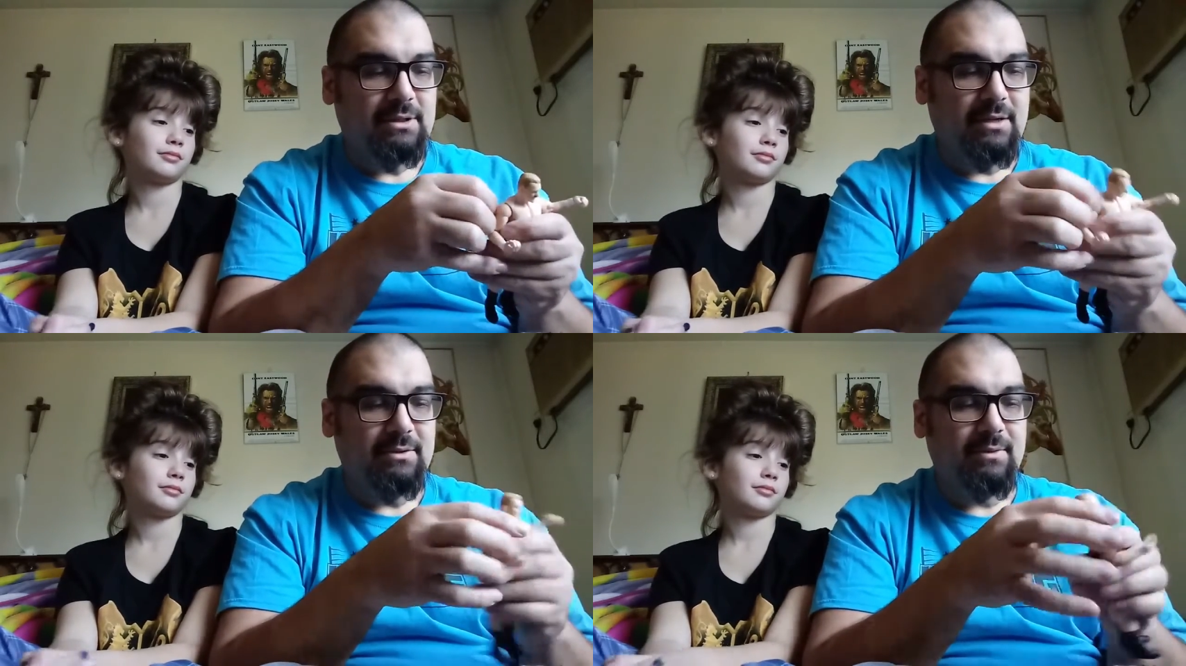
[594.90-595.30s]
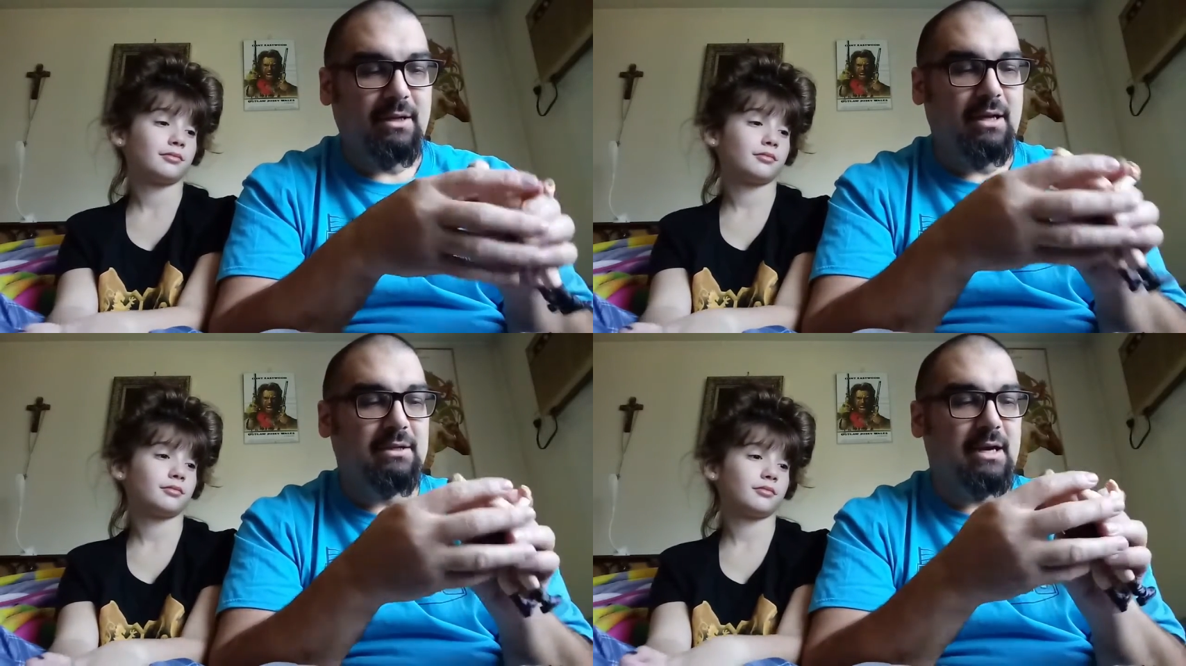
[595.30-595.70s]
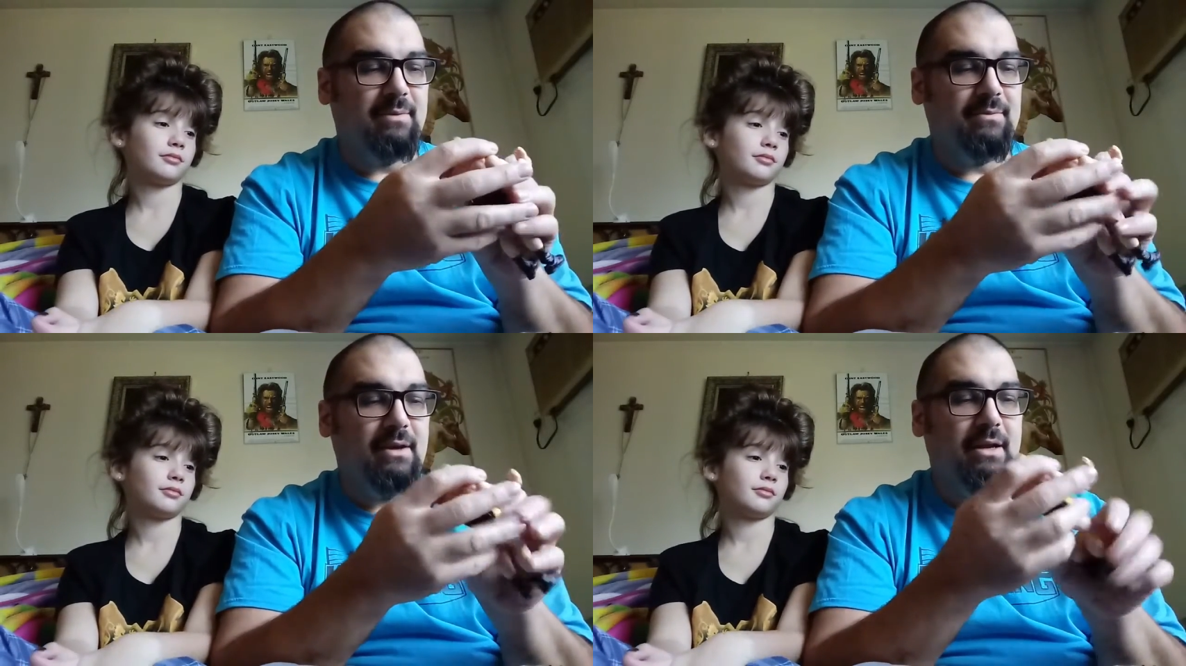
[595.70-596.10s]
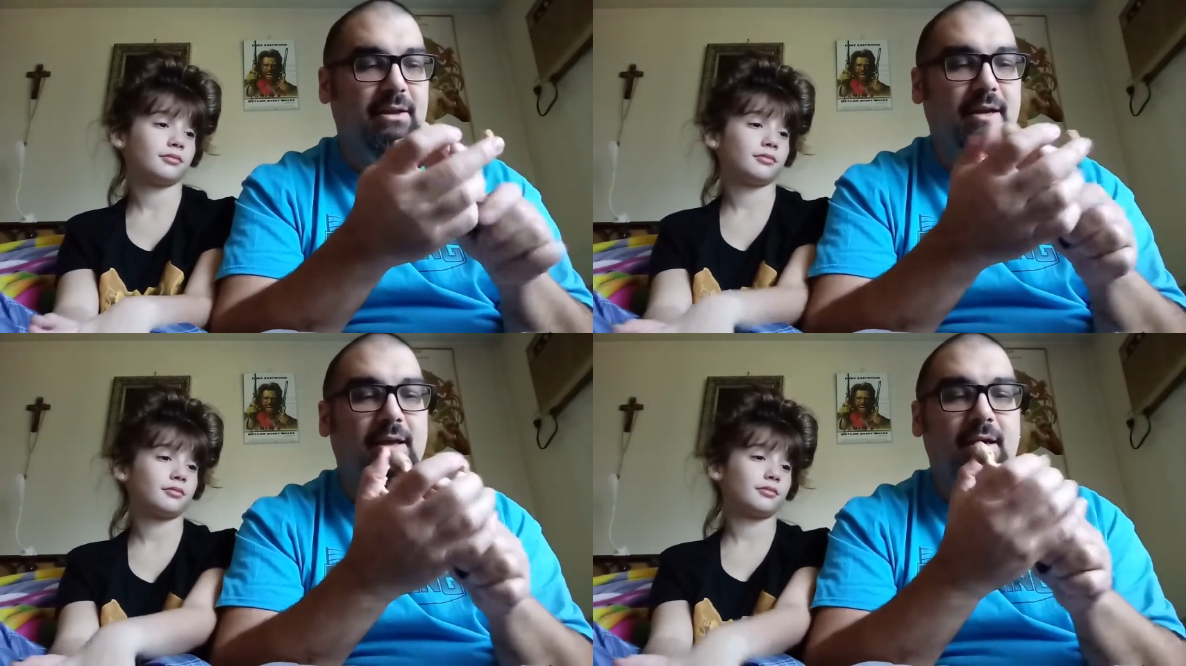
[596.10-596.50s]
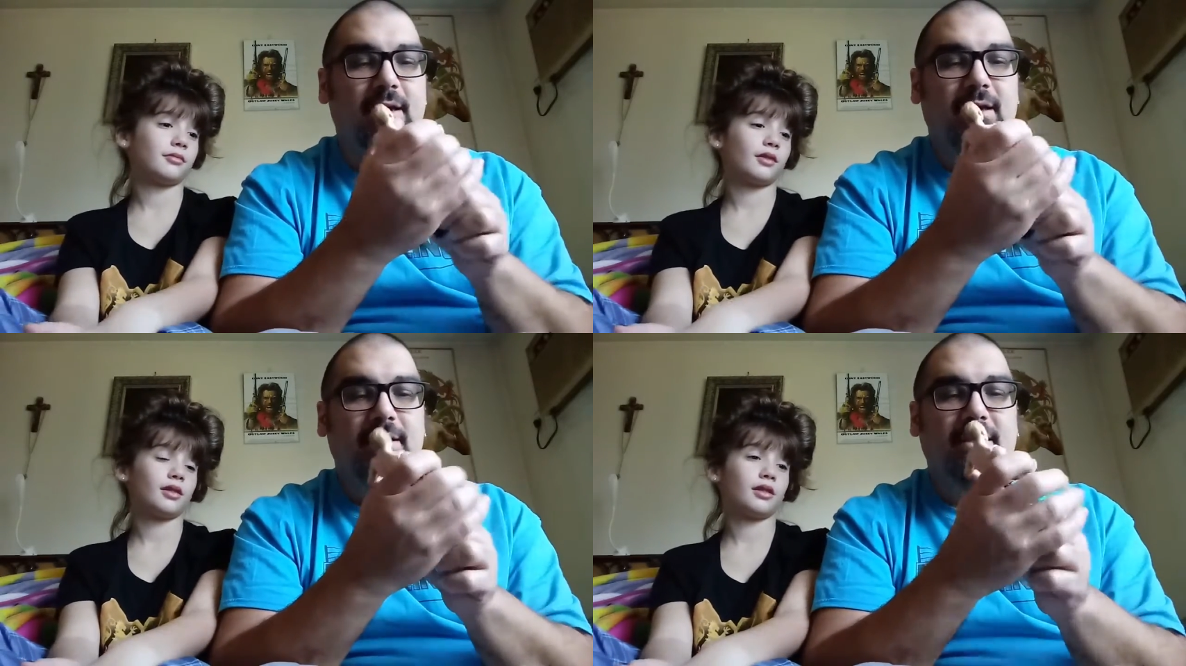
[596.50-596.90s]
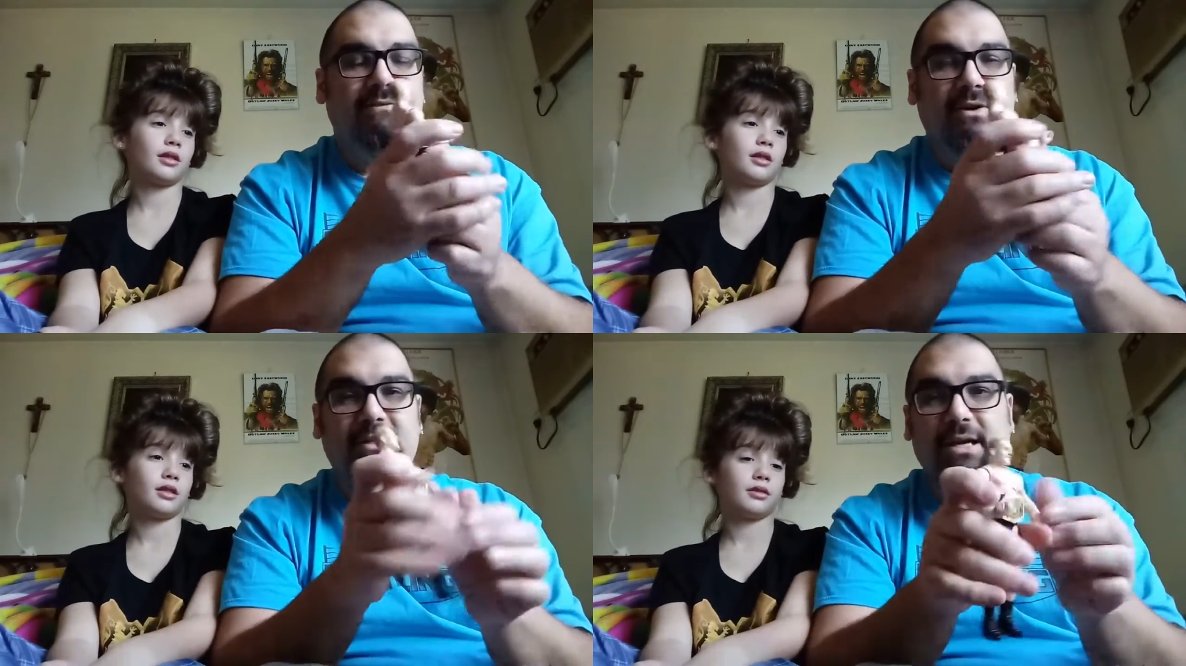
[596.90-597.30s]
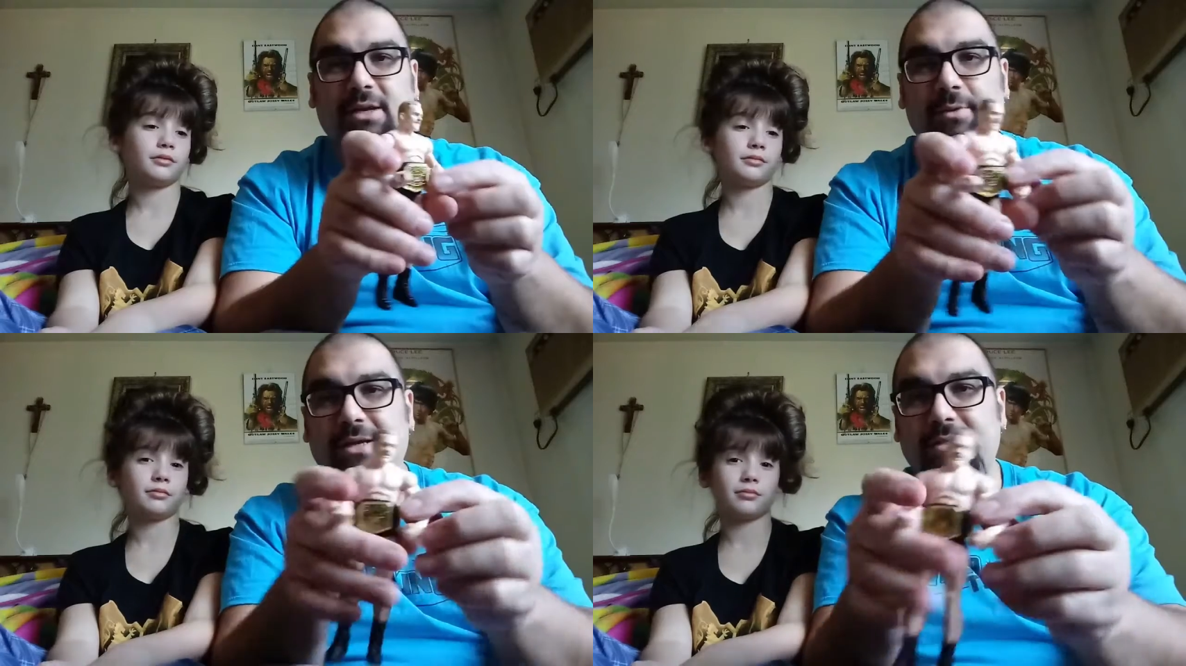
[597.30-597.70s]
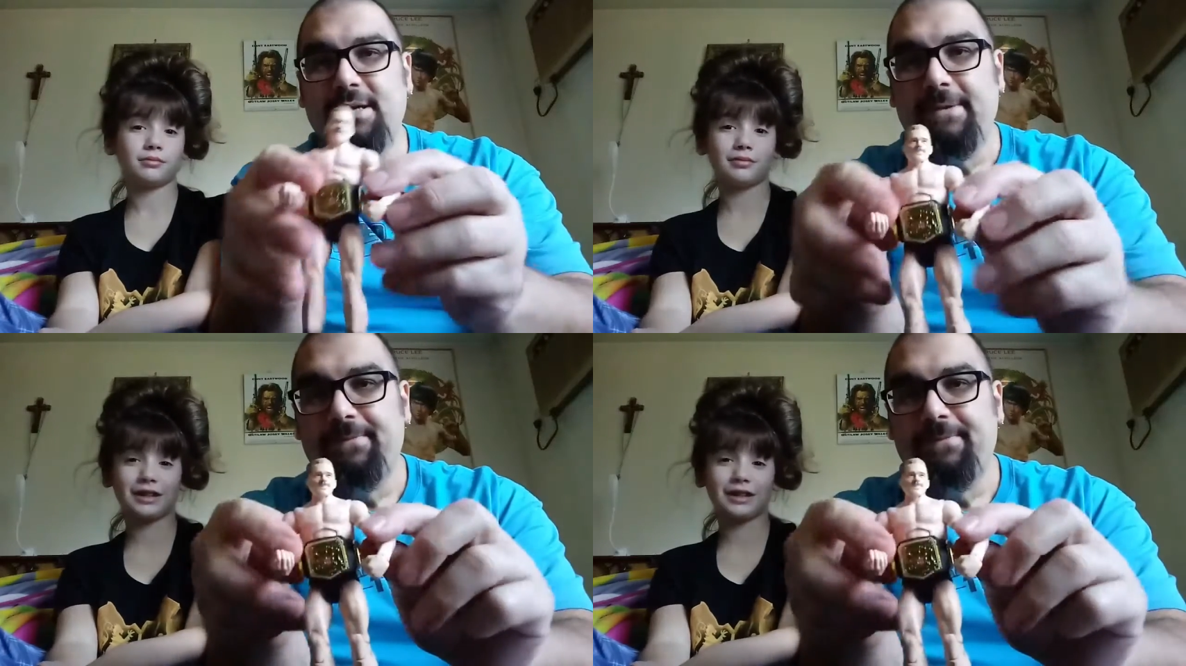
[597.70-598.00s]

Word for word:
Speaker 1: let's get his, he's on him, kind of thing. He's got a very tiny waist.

WORK TO COMPLETE —
Return every entry word for word, but drop any pictures.

ANSWER TO THE PROBLEM —
[594.90-595.30s]
[595.30-595.70s]
[595.70-596.10s]
[596.10-596.50s]
[596.50-596.90s]
[596.90-597.30s]
[597.30-597.70s]
[597.70-598.00s]

Word for word:
Speaker 1: let's get his, he's on him, kind of thing. He's got a very tiny waist.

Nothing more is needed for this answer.